─── Data excerpts ───

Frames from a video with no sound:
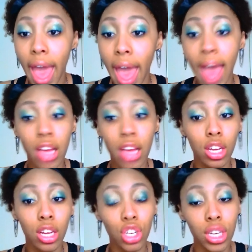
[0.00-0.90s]
at
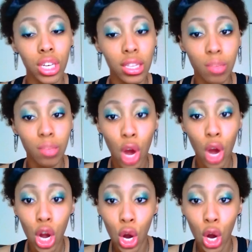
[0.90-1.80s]

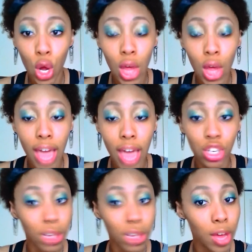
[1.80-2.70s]

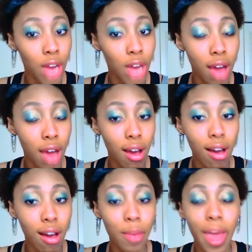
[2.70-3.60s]

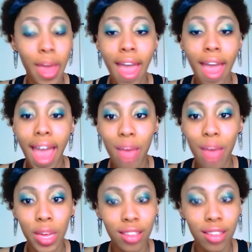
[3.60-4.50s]
ShaniceSmartGirl@gmail.com,
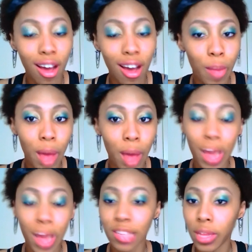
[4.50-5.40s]
and we can talk about
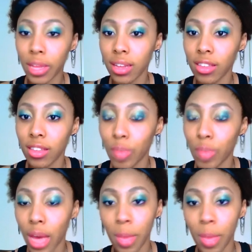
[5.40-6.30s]
possibilities of
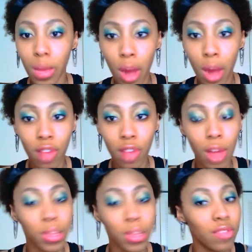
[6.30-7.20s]
becoming a MAC
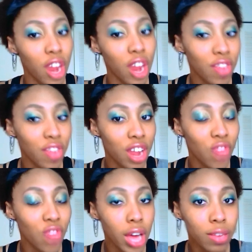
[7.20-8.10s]
rep. It's a very, very
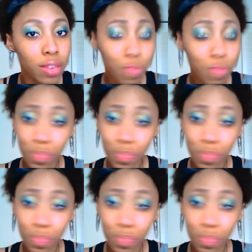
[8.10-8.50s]
fun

───

#### Task description
Every line from the one containing "[3.60-4.50s]" through the end of the entries above is to be copied exactly; pictures are to be left out.

#### Reply
[3.60-4.50s]
ShaniceSmartGirl@gmail.com,
[4.50-5.40s]
and we can talk about
[5.40-6.30s]
possibilities of
[6.30-7.20s]
becoming a MAC
[7.20-8.10s]
rep. It's a very, very
[8.10-8.50s]
fun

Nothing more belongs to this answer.